(Data items):
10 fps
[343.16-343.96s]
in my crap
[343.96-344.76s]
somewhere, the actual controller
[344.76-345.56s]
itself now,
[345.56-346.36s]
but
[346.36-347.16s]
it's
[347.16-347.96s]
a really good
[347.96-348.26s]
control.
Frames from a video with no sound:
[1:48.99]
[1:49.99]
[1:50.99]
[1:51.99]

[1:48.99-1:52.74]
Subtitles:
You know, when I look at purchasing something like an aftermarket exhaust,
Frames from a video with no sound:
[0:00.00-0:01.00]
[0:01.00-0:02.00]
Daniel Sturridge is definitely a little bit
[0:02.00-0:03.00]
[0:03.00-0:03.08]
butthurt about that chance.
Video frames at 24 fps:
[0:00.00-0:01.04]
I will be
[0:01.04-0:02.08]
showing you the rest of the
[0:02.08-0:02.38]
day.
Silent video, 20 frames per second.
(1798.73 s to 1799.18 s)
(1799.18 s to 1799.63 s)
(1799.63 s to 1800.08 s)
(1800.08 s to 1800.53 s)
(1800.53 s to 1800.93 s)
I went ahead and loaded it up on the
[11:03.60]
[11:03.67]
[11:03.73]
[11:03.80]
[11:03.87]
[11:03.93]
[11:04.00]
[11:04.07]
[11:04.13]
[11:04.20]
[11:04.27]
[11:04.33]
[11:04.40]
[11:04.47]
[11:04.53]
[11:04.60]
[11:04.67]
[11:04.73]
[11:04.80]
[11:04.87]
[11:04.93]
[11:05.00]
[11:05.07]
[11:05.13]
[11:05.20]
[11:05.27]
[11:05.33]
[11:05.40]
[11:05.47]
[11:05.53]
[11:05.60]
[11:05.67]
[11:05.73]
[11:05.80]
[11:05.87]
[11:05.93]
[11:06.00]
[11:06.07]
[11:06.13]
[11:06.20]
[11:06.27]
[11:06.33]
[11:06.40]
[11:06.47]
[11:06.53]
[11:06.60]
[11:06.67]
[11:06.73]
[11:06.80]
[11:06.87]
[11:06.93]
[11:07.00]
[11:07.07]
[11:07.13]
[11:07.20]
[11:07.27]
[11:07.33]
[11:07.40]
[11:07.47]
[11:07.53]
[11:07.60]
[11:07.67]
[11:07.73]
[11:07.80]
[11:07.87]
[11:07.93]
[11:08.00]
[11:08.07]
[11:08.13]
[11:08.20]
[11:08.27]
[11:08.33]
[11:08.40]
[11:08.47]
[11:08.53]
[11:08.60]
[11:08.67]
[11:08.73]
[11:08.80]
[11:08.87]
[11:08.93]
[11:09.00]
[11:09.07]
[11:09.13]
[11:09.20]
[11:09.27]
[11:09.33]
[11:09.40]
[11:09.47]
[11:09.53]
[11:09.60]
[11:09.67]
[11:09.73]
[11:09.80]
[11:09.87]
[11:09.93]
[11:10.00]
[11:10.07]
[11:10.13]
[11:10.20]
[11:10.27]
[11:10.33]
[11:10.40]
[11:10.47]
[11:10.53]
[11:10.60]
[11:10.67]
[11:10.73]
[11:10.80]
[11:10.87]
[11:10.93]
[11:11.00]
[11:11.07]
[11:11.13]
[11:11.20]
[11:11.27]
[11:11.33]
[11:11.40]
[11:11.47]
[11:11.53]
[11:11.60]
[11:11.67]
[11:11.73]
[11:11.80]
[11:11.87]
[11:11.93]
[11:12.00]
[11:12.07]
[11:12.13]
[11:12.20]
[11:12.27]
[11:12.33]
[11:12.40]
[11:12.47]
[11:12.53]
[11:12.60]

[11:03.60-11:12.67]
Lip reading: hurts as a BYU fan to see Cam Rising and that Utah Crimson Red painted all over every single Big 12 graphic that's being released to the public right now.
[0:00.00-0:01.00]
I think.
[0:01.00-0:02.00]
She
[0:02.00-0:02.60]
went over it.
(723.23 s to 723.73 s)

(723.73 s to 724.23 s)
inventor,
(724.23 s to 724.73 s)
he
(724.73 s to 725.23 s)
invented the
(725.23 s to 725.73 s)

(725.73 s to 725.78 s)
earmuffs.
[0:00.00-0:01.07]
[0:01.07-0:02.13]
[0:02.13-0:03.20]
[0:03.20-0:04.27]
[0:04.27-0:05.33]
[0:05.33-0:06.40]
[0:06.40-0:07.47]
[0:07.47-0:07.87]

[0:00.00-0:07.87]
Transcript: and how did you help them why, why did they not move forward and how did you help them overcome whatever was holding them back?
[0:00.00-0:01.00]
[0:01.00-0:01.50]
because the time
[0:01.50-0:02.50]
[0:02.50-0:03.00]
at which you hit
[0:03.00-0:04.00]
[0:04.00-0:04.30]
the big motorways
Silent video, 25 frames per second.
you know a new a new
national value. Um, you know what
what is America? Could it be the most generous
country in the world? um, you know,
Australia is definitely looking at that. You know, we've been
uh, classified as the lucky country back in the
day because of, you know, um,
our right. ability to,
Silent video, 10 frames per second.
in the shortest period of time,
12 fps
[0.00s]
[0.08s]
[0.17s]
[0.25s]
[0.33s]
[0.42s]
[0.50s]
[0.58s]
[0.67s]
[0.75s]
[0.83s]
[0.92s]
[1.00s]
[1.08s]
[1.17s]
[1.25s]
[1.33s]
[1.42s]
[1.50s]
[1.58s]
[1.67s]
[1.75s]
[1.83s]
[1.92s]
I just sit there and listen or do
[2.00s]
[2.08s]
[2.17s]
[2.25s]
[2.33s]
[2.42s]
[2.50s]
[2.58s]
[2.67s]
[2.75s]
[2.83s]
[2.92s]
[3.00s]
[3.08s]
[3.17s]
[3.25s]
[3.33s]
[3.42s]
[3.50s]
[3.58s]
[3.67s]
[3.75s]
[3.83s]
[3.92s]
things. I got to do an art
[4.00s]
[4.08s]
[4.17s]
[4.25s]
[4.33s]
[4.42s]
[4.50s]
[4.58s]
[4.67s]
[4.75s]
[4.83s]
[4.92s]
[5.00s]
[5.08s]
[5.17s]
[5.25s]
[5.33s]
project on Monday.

(Work request):
Your reply should consist of the records, duplicated exactly.

(Answer):
10 fps
[343.16-343.96s]
in my crap
[343.96-344.76s]
somewhere, the actual controller
[344.76-345.56s]
itself now,
[345.56-346.36s]
but
[346.36-347.16s]
it's
[347.16-347.96s]
a really good
[347.96-348.26s]
control.
Frames from a video with no sound:
[1:48.99]
[1:49.99]
[1:50.99]
[1:51.99]

[1:48.99-1:52.74]
Subtitles:
You know, when I look at purchasing something like an aftermarket exhaust,
Frames from a video with no sound:
[0:00.00-0:01.00]
[0:01.00-0:02.00]
Daniel Sturridge is definitely a little bit
[0:02.00-0:03.00]
[0:03.00-0:03.08]
butthurt about that chance.
Video frames at 24 fps:
[0:00.00-0:01.04]
I will be
[0:01.04-0:02.08]
showing you the rest of the
[0:02.08-0:02.38]
day.
Silent video, 20 frames per second.
(1798.73 s to 1799.18 s)
(1799.18 s to 1799.63 s)
(1799.63 s to 1800.08 s)
(1800.08 s to 1800.53 s)
(1800.53 s to 1800.93 s)
I went ahead and loaded it up on the
[11:03.60]
[11:03.67]
[11:03.73]
[11:03.80]
[11:03.87]
[11:03.93]
[11:04.00]
[11:04.07]
[11:04.13]
[11:04.20]
[11:04.27]
[11:04.33]
[11:04.40]
[11:04.47]
[11:04.53]
[11:04.60]
[11:04.67]
[11:04.73]
[11:04.80]
[11:04.87]
[11:04.93]
[11:05.00]
[11:05.07]
[11:05.13]
[11:05.20]
[11:05.27]
[11:05.33]
[11:05.40]
[11:05.47]
[11:05.53]
[11:05.60]
[11:05.67]
[11:05.73]
[11:05.80]
[11:05.87]
[11:05.93]
[11:06.00]
[11:06.07]
[11:06.13]
[11:06.20]
[11:06.27]
[11:06.33]
[11:06.40]
[11:06.47]
[11:06.53]
[11:06.60]
[11:06.67]
[11:06.73]
[11:06.80]
[11:06.87]
[11:06.93]
[11:07.00]
[11:07.07]
[11:07.13]
[11:07.20]
[11:07.27]
[11:07.33]
[11:07.40]
[11:07.47]
[11:07.53]
[11:07.60]
[11:07.67]
[11:07.73]
[11:07.80]
[11:07.87]
[11:07.93]
[11:08.00]
[11:08.07]
[11:08.13]
[11:08.20]
[11:08.27]
[11:08.33]
[11:08.40]
[11:08.47]
[11:08.53]
[11:08.60]
[11:08.67]
[11:08.73]
[11:08.80]
[11:08.87]
[11:08.93]
[11:09.00]
[11:09.07]
[11:09.13]
[11:09.20]
[11:09.27]
[11:09.33]
[11:09.40]
[11:09.47]
[11:09.53]
[11:09.60]
[11:09.67]
[11:09.73]
[11:09.80]
[11:09.87]
[11:09.93]
[11:10.00]
[11:10.07]
[11:10.13]
[11:10.20]
[11:10.27]
[11:10.33]
[11:10.40]
[11:10.47]
[11:10.53]
[11:10.60]
[11:10.67]
[11:10.73]
[11:10.80]
[11:10.87]
[11:10.93]
[11:11.00]
[11:11.07]
[11:11.13]
[11:11.20]
[11:11.27]
[11:11.33]
[11:11.40]
[11:11.47]
[11:11.53]
[11:11.60]
[11:11.67]
[11:11.73]
[11:11.80]
[11:11.87]
[11:11.93]
[11:12.00]
[11:12.07]
[11:12.13]
[11:12.20]
[11:12.27]
[11:12.33]
[11:12.40]
[11:12.47]
[11:12.53]
[11:12.60]

[11:03.60-11:12.67]
Lip reading: hurts as a BYU fan to see Cam Rising and that Utah Crimson Red painted all over every single Big 12 graphic that's being released to the public right now.
[0:00.00-0:01.00]
I think.
[0:01.00-0:02.00]
She
[0:02.00-0:02.60]
went over it.
(723.23 s to 723.73 s)

(723.73 s to 724.23 s)
inventor,
(724.23 s to 724.73 s)
he
(724.73 s to 725.23 s)
invented the
(725.23 s to 725.73 s)

(725.73 s to 725.78 s)
earmuffs.
[0:00.00-0:01.07]
[0:01.07-0:02.13]
[0:02.13-0:03.20]
[0:03.20-0:04.27]
[0:04.27-0:05.33]
[0:05.33-0:06.40]
[0:06.40-0:07.47]
[0:07.47-0:07.87]

[0:00.00-0:07.87]
Transcript: and how did you help them why, why did they not move forward and how did you help them overcome whatever was holding them back?
[0:00.00-0:01.00]
[0:01.00-0:01.50]
because the time
[0:01.50-0:02.50]
[0:02.50-0:03.00]
at which you hit
[0:03.00-0:04.00]
[0:04.00-0:04.30]
the big motorways
Silent video, 25 frames per second.
you know a new a new
national value. Um, you know what
what is America? Could it be the most generous
country in the world? um, you know,
Australia is definitely looking at that. You know, we've been
uh, classified as the lucky country back in the
day because of, you know, um,
our right. ability to,
Silent video, 10 frames per second.
in the shortest period of time,
12 fps
[0.00s]
[0.08s]
[0.17s]
[0.25s]
[0.33s]
[0.42s]
[0.50s]
[0.58s]
[0.67s]
[0.75s]
[0.83s]
[0.92s]
[1.00s]
[1.08s]
[1.17s]
[1.25s]
[1.33s]
[1.42s]
[1.50s]
[1.58s]
[1.67s]
[1.75s]
[1.83s]
[1.92s]
I just sit there and listen or do
[2.00s]
[2.08s]
[2.17s]
[2.25s]
[2.33s]
[2.42s]
[2.50s]
[2.58s]
[2.67s]
[2.75s]
[2.83s]
[2.92s]
[3.00s]
[3.08s]
[3.17s]
[3.25s]
[3.33s]
[3.42s]
[3.50s]
[3.58s]
[3.67s]
[3.75s]
[3.83s]
[3.92s]
things. I got to do an art
[4.00s]
[4.08s]
[4.17s]
[4.25s]
[4.33s]
[4.42s]
[4.50s]
[4.58s]
[4.67s]
[4.75s]
[4.83s]
[4.92s]
[5.00s]
[5.08s]
[5.17s]
[5.25s]
[5.33s]
project on Monday.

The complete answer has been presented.